(Stored data entries)
....

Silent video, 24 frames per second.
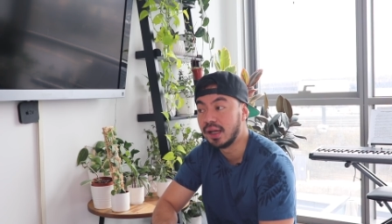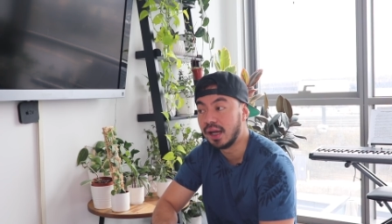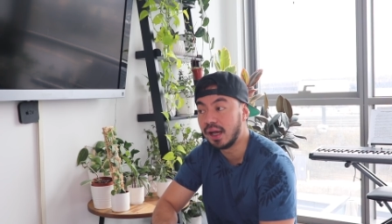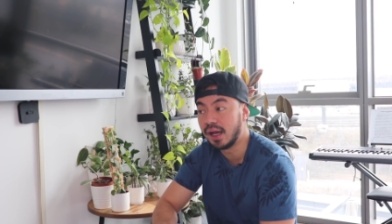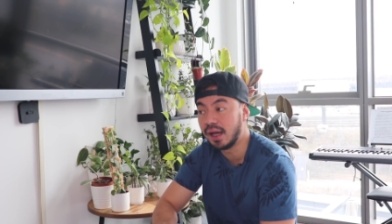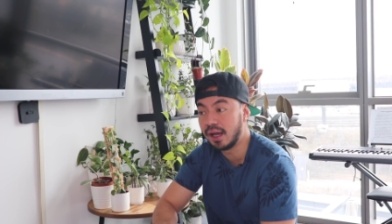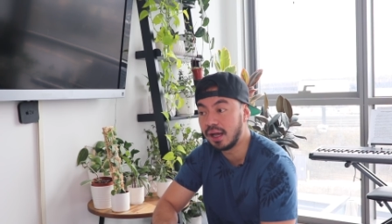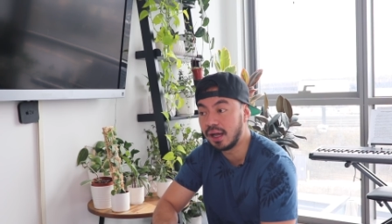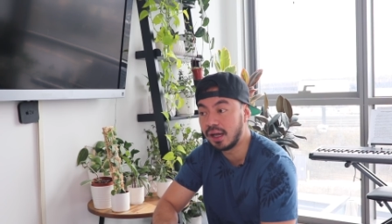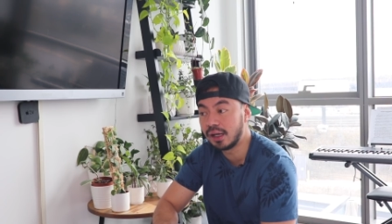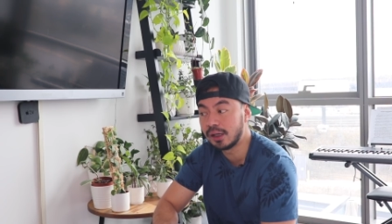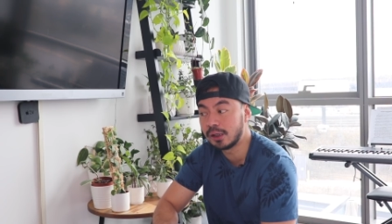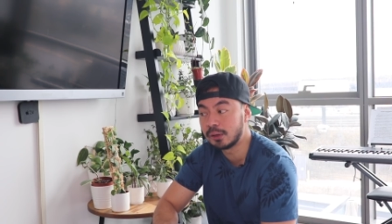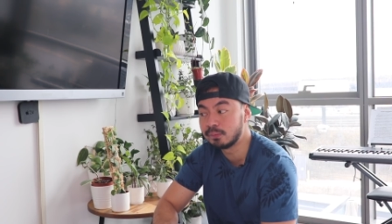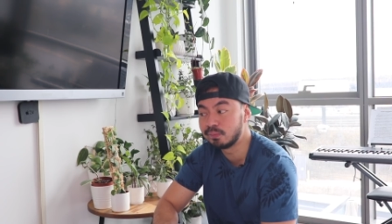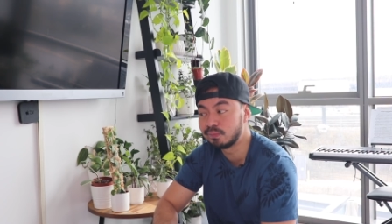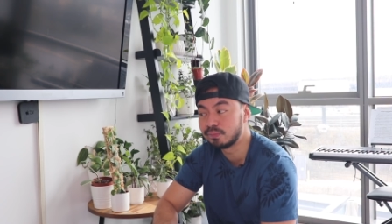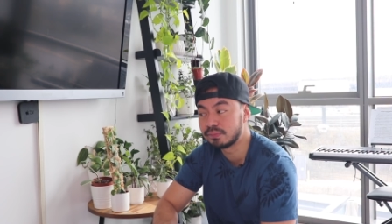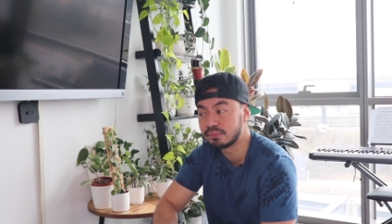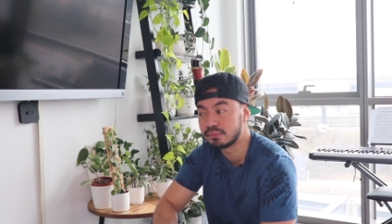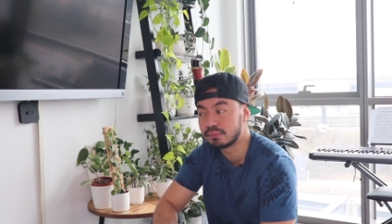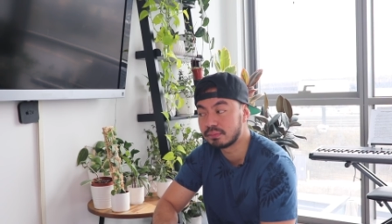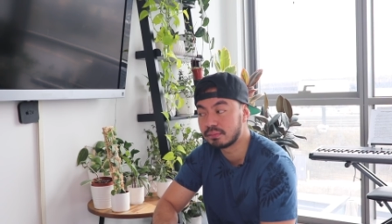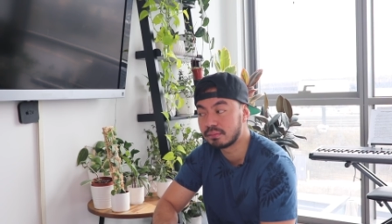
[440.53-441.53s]

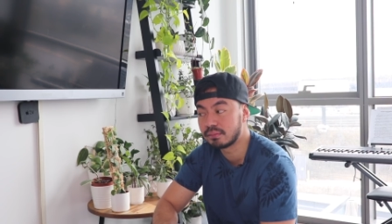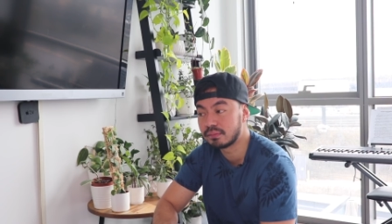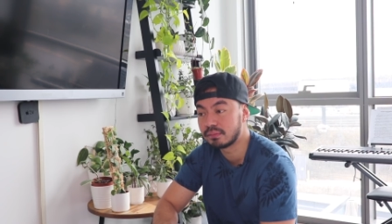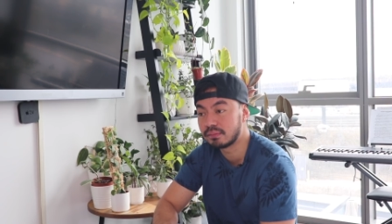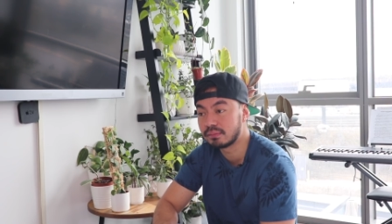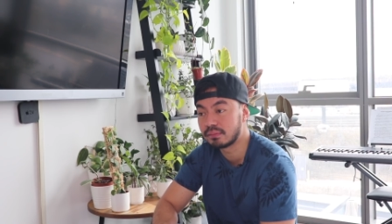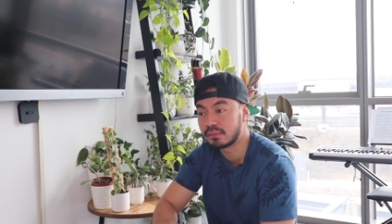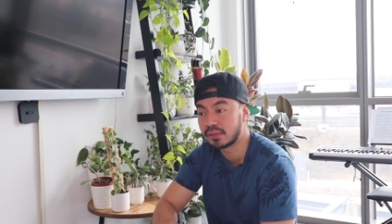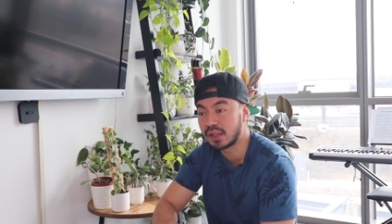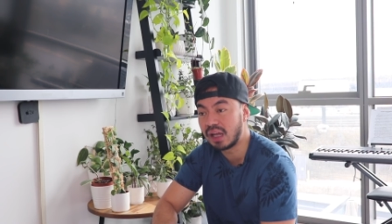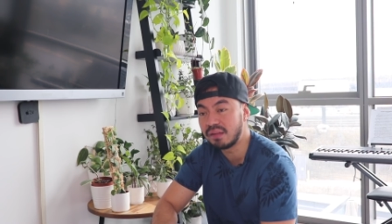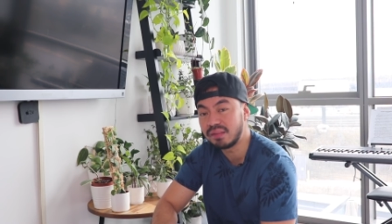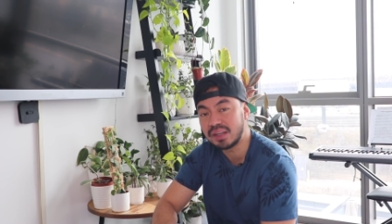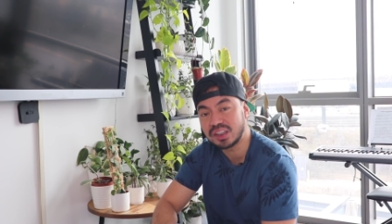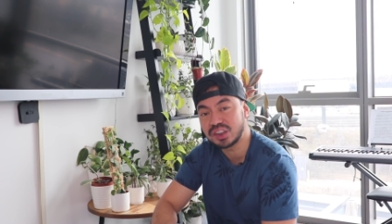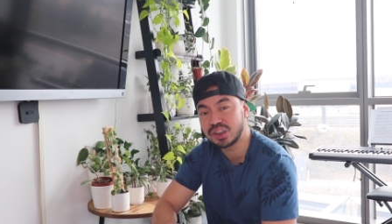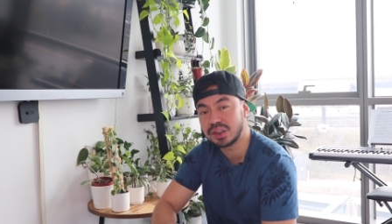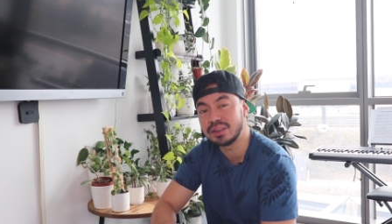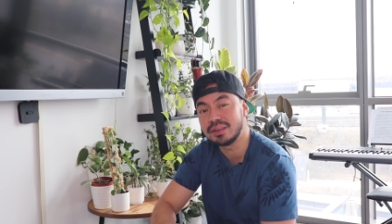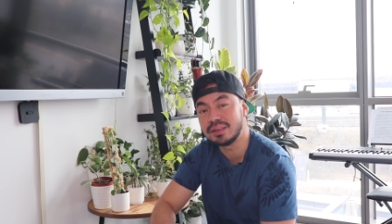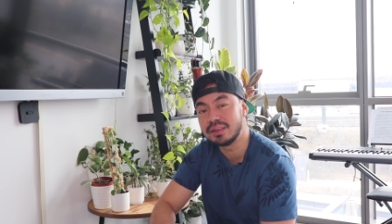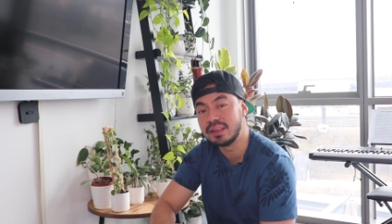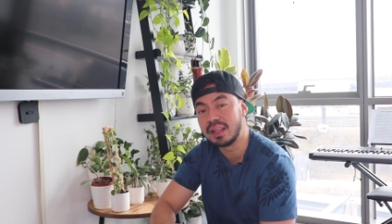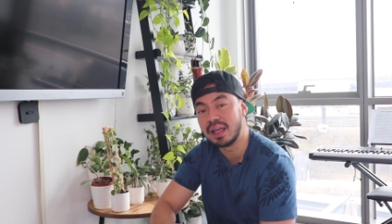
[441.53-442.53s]
Um, I've
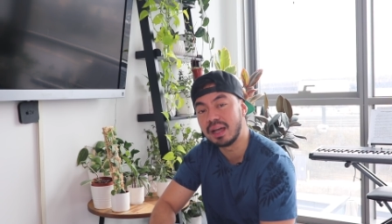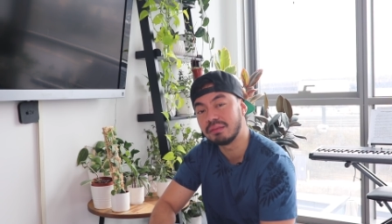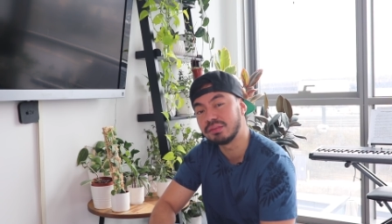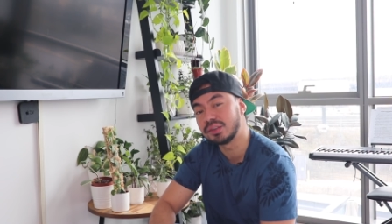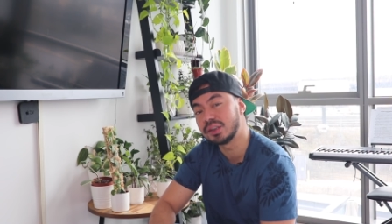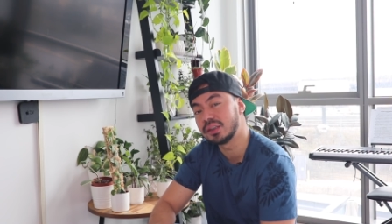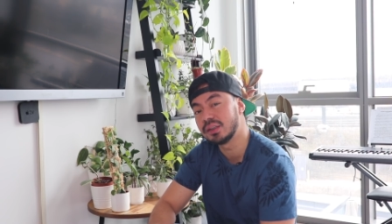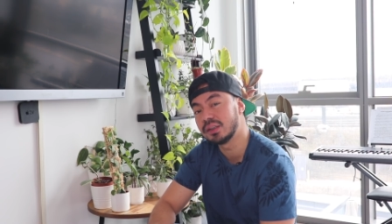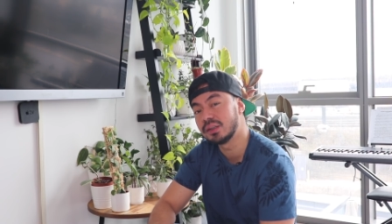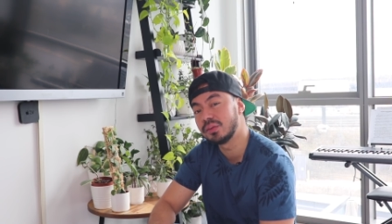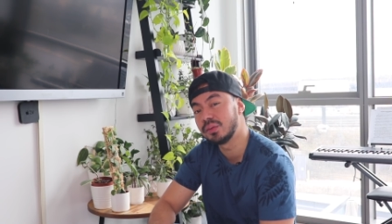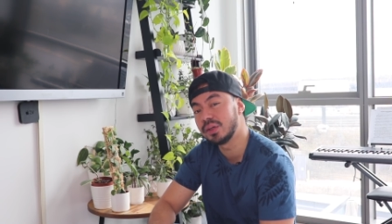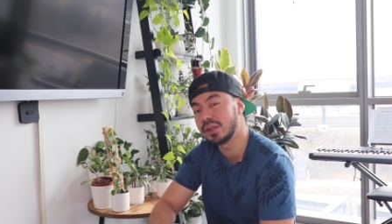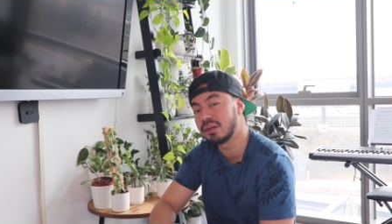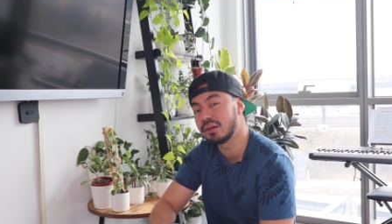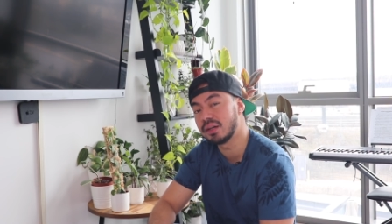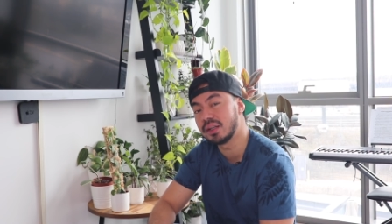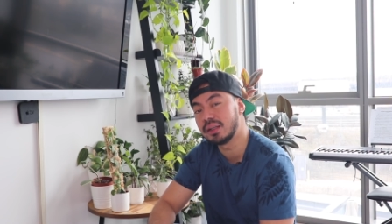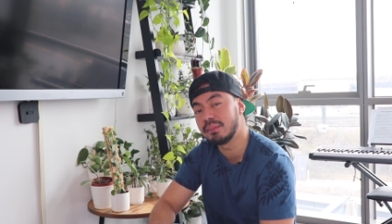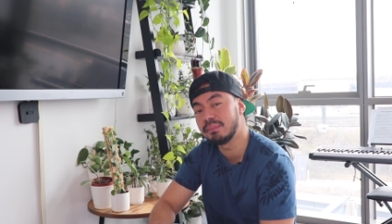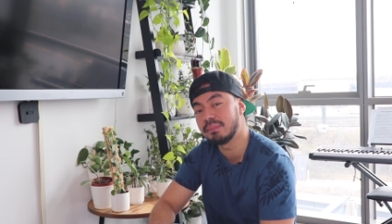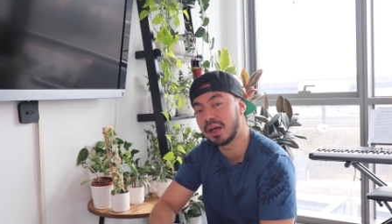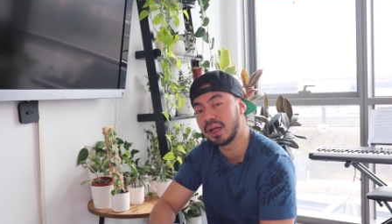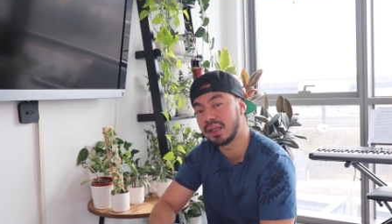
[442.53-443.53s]
actually never
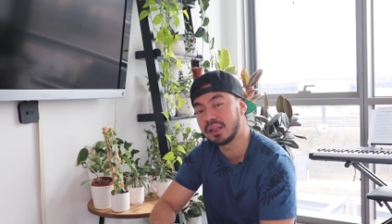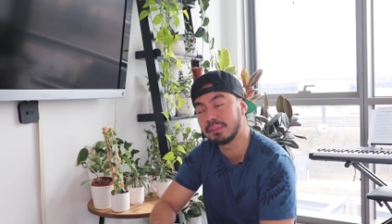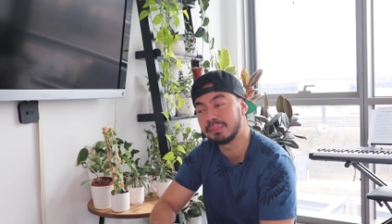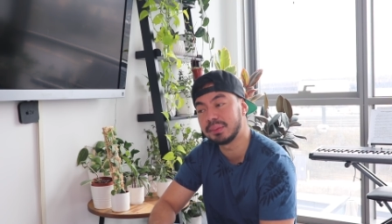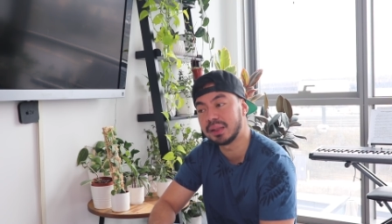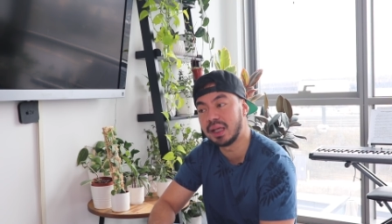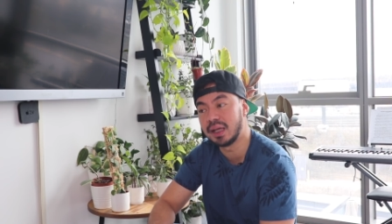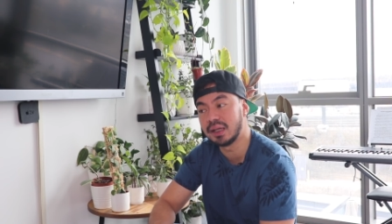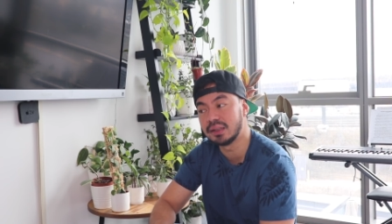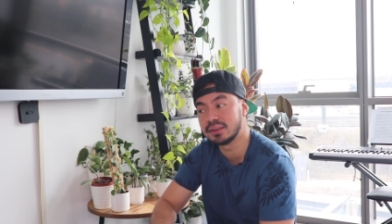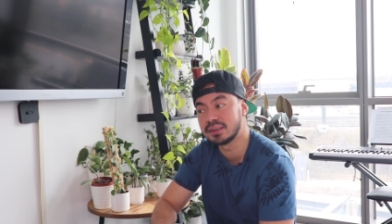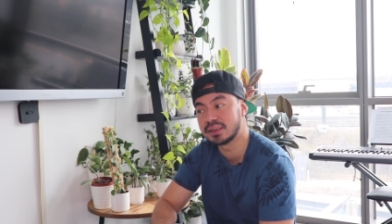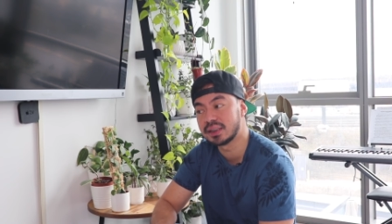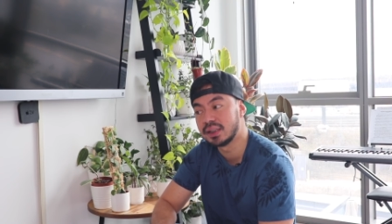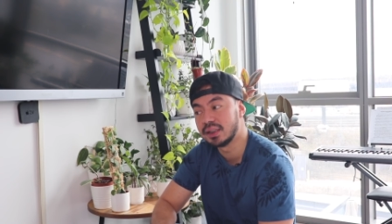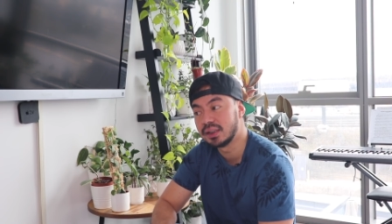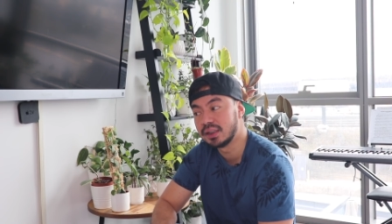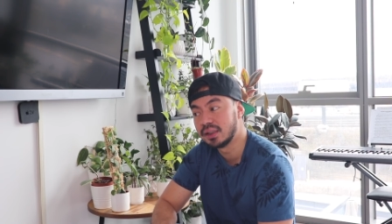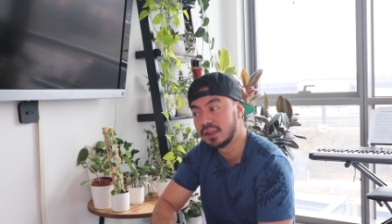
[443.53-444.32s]
regretted buying a plant.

....

● WHAT TO WORK ON
All of the records should be output exactly as they stand, with pictures omitted.

● YOUR RESPONSE
Silent video, 24 frames per second.
[440.53-441.53s]

[441.53-442.53s]
Um, I've
[442.53-443.53s]
actually never
[443.53-444.32s]
regretted buying a plant.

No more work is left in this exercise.